# Goal of the exercise
Give back every record word for word, keeping the pictures out.

# Stored data entries

══════

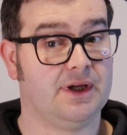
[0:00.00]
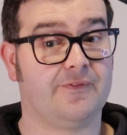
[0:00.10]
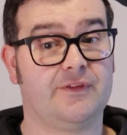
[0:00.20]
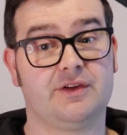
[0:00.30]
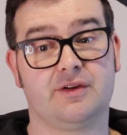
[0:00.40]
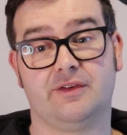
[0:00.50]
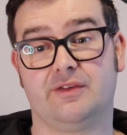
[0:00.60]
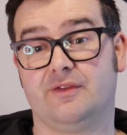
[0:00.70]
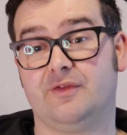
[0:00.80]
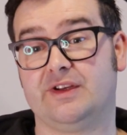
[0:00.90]
If you're doing
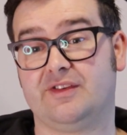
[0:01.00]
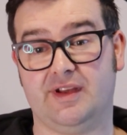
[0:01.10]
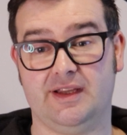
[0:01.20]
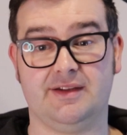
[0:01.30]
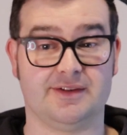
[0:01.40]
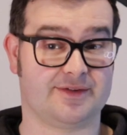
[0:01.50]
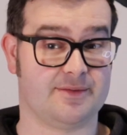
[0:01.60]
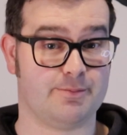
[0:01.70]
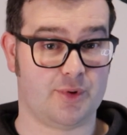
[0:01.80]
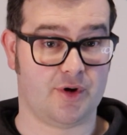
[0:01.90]
something tedious
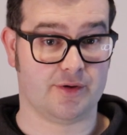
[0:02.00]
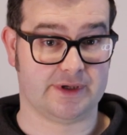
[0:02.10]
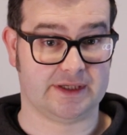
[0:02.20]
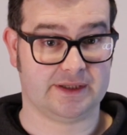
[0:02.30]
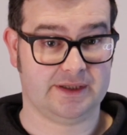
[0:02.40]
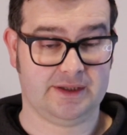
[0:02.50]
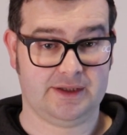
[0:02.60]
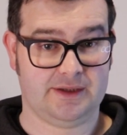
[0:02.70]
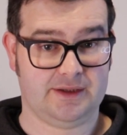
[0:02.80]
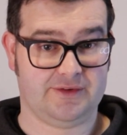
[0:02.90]
and boring,
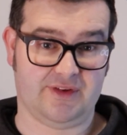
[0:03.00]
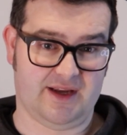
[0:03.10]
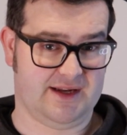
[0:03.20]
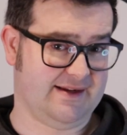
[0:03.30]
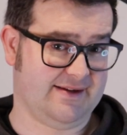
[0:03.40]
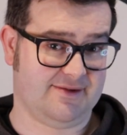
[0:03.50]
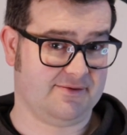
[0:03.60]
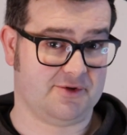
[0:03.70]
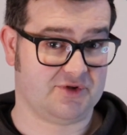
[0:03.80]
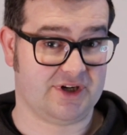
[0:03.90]
say
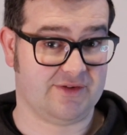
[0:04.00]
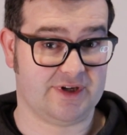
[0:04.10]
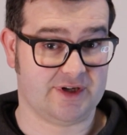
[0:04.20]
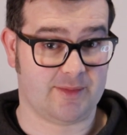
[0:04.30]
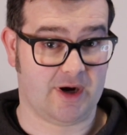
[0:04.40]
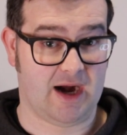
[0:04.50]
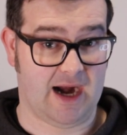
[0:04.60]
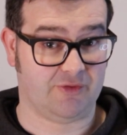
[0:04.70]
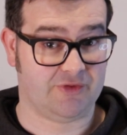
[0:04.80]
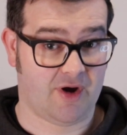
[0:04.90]
watching a video about
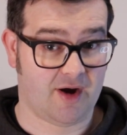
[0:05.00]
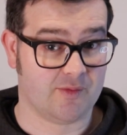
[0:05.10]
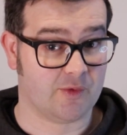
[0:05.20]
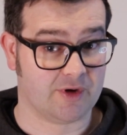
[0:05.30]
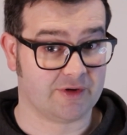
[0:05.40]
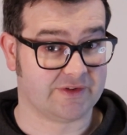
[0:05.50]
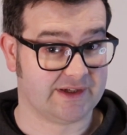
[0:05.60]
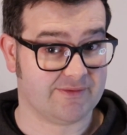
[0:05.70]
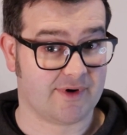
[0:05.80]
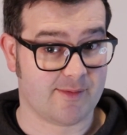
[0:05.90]
how time works
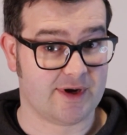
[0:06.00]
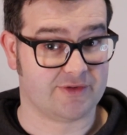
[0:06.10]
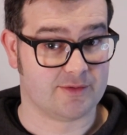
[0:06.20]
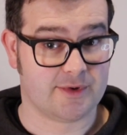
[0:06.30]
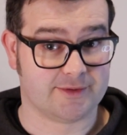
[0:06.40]
in environmental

══════

# The completed task
[0:00.00]
[0:00.10]
[0:00.20]
[0:00.30]
[0:00.40]
[0:00.50]
[0:00.60]
[0:00.70]
[0:00.80]
[0:00.90]
If you're doing
[0:01.00]
[0:01.10]
[0:01.20]
[0:01.30]
[0:01.40]
[0:01.50]
[0:01.60]
[0:01.70]
[0:01.80]
[0:01.90]
something tedious
[0:02.00]
[0:02.10]
[0:02.20]
[0:02.30]
[0:02.40]
[0:02.50]
[0:02.60]
[0:02.70]
[0:02.80]
[0:02.90]
and boring,
[0:03.00]
[0:03.10]
[0:03.20]
[0:03.30]
[0:03.40]
[0:03.50]
[0:03.60]
[0:03.70]
[0:03.80]
[0:03.90]
say
[0:04.00]
[0:04.10]
[0:04.20]
[0:04.30]
[0:04.40]
[0:04.50]
[0:04.60]
[0:04.70]
[0:04.80]
[0:04.90]
watching a video about
[0:05.00]
[0:05.10]
[0:05.20]
[0:05.30]
[0:05.40]
[0:05.50]
[0:05.60]
[0:05.70]
[0:05.80]
[0:05.90]
how time works
[0:06.00]
[0:06.10]
[0:06.20]
[0:06.30]
[0:06.40]
in environmental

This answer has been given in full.